Bink and Gollie, I’m Bad, Alphabet Rescue and Skippyjon Jones Picture Book Party Recap

Bink and GollieBink and Gollie by Kate DiCamillo
My rating: 5 of 5 stars

This chapterized reader won this year’s Geisel Award. In “Don’t You Need a New Pair of Socks?” Bink & Gollie quarrel over Bink’s outrageous socks. Said socks are purchased at an “extremely sock bonanza.” Gollie can’t stand them & begs Bink not to wear them. Gollie won’t make Bink pancakes while Bink wears the rainbow-striped socks. Both girls refuse to compromise. Eventually, they make a solution to their sock dilemma. The vocabulary in this book is pretty sophisticated for the level of reader it appears to be.

I love Bink’s question about whom in “P.S. I’ll be back soon.” It’s a vocabulary teachable moment. Gollie’s on an imaginary mountain climbing adventure and wants to be left alone. Poor Bink has trouble with Gollie’s signs about interruptions again & again because she doesn’t know those words.

When Bink picks out a fish to bring home, Gollie thinks the fish is utterly unremarkable. Bink doesn’t care-she loves Fred. Fred has to come eat pancakes with Gollie. He has to go to the theatre. Gollie is rather embarrassed with it all When Bink drags the fish along rollerskating, Gollie leaves the two of them behind. Gollie comes back when Bink has a horrible crash and steps in to save the fish despite her jealousy. I love the panel showing six months later. Does anyone else think this is a hybrid book between reader and graphic novel?

The clean artwork really helps to move the story along and shows the heart of Bink’s irrepressible character and the emotions in this friendship.

I'm Bad!I’m Bad! by Kate McMullan
My rating: 3 of 5 stars

This dinosaur is definitely showing off his attitude. “I’m REALLY bad. Scare-the-tails-off-all-the-other-dinosaurs BAD.” He’s got claws, fangs, bad breat & ‘triple-digit, kick-a-whomper stompers.’ He fends off insults to his baby arms. For all his scariness, the dinosaur is having a very tough time catching food, leading him to declare “I hate fast food.”

Dinosaur pitches a fit over not catching any food. It’s too fast, too hidden for him.
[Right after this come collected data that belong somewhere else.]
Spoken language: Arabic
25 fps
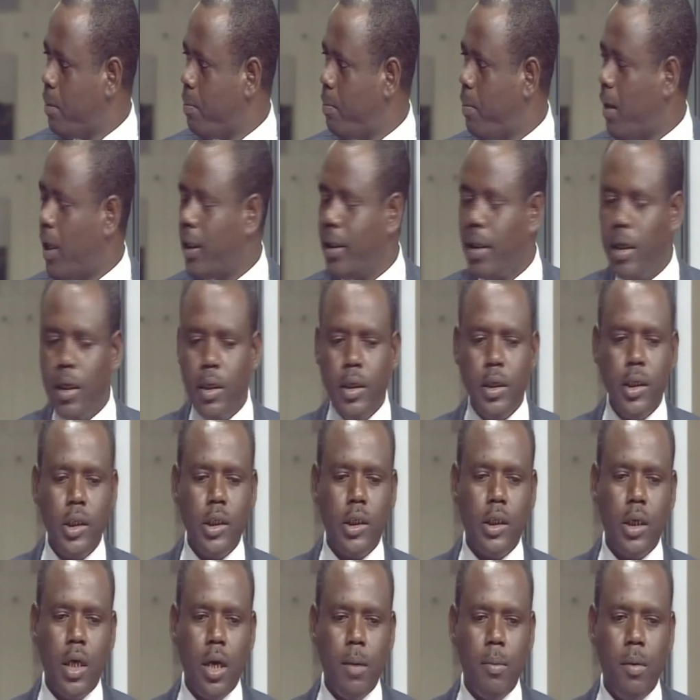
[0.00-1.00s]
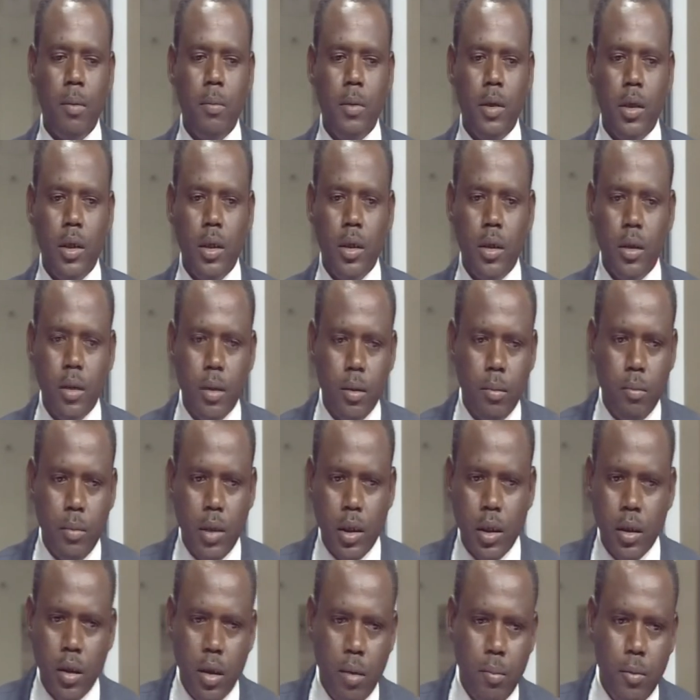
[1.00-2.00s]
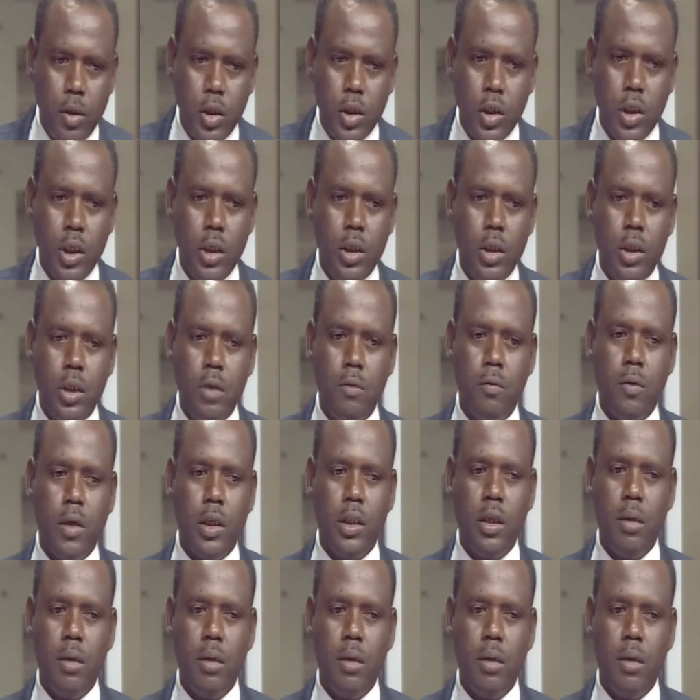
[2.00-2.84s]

بعد الاصابه بمرض المنجيد نشوف كثير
A flap reveals an unexpected truth about this ‘big’ dinosaur.

This would be a great kindergarten book on emotion as well as needs & wants.

Alphabet RescueAlphabet Rescue by Audrey Wood
My rating: 3 of 5 stars

Ready for a school break, these letters hope onto a pencil and soar to Alphabet City. The little alphabet hooks up with some capital letters to try out big fire hoses. When the hose gets out of control, the little letters are sent away. They find a broken fire engine and decide to rescue it. In their fixed up truck, the little letters zoom around the city, finding others to help. A car to clean, a ‘cat’ in a tree. When a fire breaks out at the letter factory, these little letters get to play a big role.

One activity for the book would be to have students pick out letters they recognize or words they see in the illustrations.

Skippyjon JonesSkippyjon Jones by Judy Schachner
My rating: 3 of 5 stars

The cover has something new to me & something old. The new? The E.B. White Read Aloud Award. The old? Cat eating plant. The book flap shows a cat in a ninja mask, which definitely got my interest.

The names in this story are really a blast with Junebug and Doohiggy. Apparently Skippyjon Jones has quite the identity issue with all the many animals his mom tells him not to act like. That doesn’t stop Skippyjon Jones because soon he is pretending to be chihuahua while stuck in his room. Now El Skippito, the great sword fighter, is out in the desert facing down a band of colored Chihuahuas. Can he keep his nature as a cat incognito? When Skippito takes on Alfredo Buzzito, his fight ends with a giant, raining mess of treats.

Skippyjon Jones has a great imagination so I can understand why some of the kids love these books to pieces. Bits of Spanish & Spanglish are scattered throughout this story. The Spanish words could provide some great teachable moments. Some of the Spanglish doesn’t sit well with me because I think it could confused ELL students.